Alors que la population gazaouie se fait massacrer sous nos yeux et que l’on déplore « l’impuissance » de la communauté internationale à faire cesser l’horreur, nous allons commémorer, le 7 avril, les 30 ans du génocide des Tutsi du Rwanda.
30 ans durant lesquels les rescapé·e·s et leurs proches survivent et cherchent à comprendre comment a pu se commettre le dernier génocide du XXe siècle sous les yeux « impuissants » de la communauté internationale.
30 ans, c’est la durée qu’il a fallu à la justice française pour ne condamner définitivement que 4 des génocidaires réfugiés en France sur la trentaine de dossiers en cours.
30 ans pour que le voile de la vérité soit parcimonieusement soulevé alors que l’exigence de vérité se fait de plus en plus pressante au fur et à mesure que le temps passe. L’ouverture partielle des archives et une prise de conscience du grand public suite à la parution du rapport Duclert sont des avancées, mais les aspects les plus sensibles pour la France restent opaques : qui a commis l’attentat du 6 avril 1994 qui a servi de signal déclencheur et de prétexte au génocide ? Qui a décidé de l’envoi de mercenaires au Rwanda en mai 1994 pour épauler les forces génocidaires ? Comment s’est décidé le réarmement des génocidaires réfugiés au Zaïre après le génocide ?

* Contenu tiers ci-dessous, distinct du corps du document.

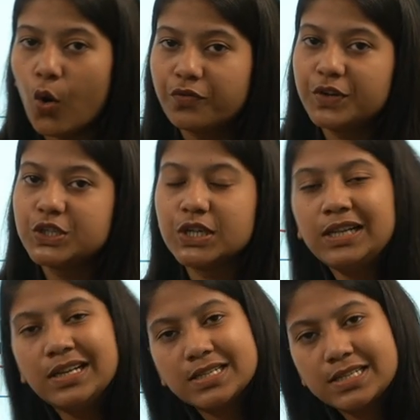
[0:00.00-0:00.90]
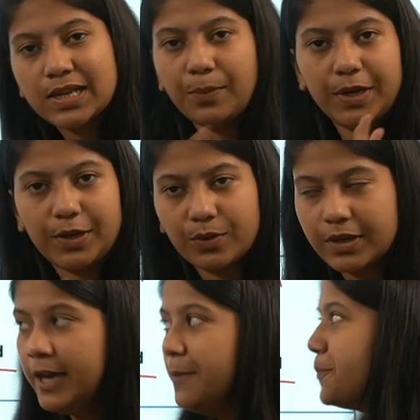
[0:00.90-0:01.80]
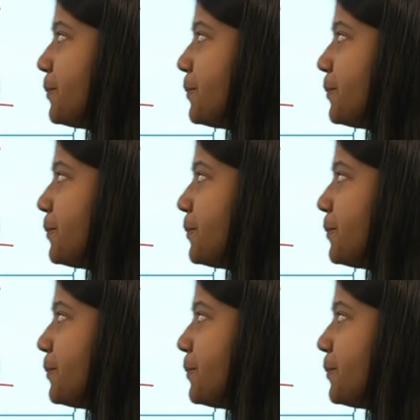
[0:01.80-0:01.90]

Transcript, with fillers: official summit. Okay.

Il est indispensable que les citoyen·ne·s, militant·e·s, journalistes, chercheurs et chercheuses continuent le travail de recherche et de collecte de témoignages et de documents démarré il y a 30 ans par une poignée d’entre eux. Nous devons continuer à exiger l’ouverture et la communication de tous les fonds d’archives liés à cette période et aux relations avec le Rwanda. Seule une appréhension objective des faits et des décisions prises permettra la transformation du rapport de notre société à son histoire et peut-être, enfin, de sortir de l’« impuissance ».
Tant que la complicité de l’État français dans le génocide des Tutsi du Rwanda en 1994 ne sera pas reconnue, il y a fort à croire que la justice ne jugera que quelques génocidaires rwandais réfugiés en France mais que les responsables civils ou militaires français en poste en 1994 continueront à échapper à la justice. Aujourd’hui, cette question disparaît du débat public et le réchauffement des relations avec le Rwanda en 2021 sans même que soit évoqué le respect des droits humains au Rwanda semble nous ramener à une configuration françafricaine standard : pouvoir autoritaire garant de la « stabilité », coopération civile et militaire, zone d’influence, business.
De même, en dépit des discours rassurants sur les concertations franco-africaines menées par Jean-Marie Bockel, « l’envoyé personnel » du président Macron, le fonctionnement de l’État français et le présidentialisme du pouvoir continuent de laisser au seul chef de l’État la décision de « reconfigurer les dispositifs de défense » au gré des intérêts stratégiques de la France en Afrique et au détriment du droit des populations à choisir leur destinée. Les déclarations de Jean-Marie Bockel au Tchad, assurant, au sujet de la présence militaire française et au lendemain de l’assassinat d’un opposant politique : « il faut rester et, bien sûr, nous resterons », sont à cet égard révélatrices.
30 ans après, le plus inquiétant reste que la structure des institutions de la Ve République ayant conduit au désastre en 1994 est toujours en place, l’idéologie raciste et coloniale imprègne toujours les hauts responsables civils et militaires, mais aussi une part significative de la population française qui vote et exprime de plus en plus massivement son adhésion à ce cloaque idéologique.
30 ans après, il est temps que cela change.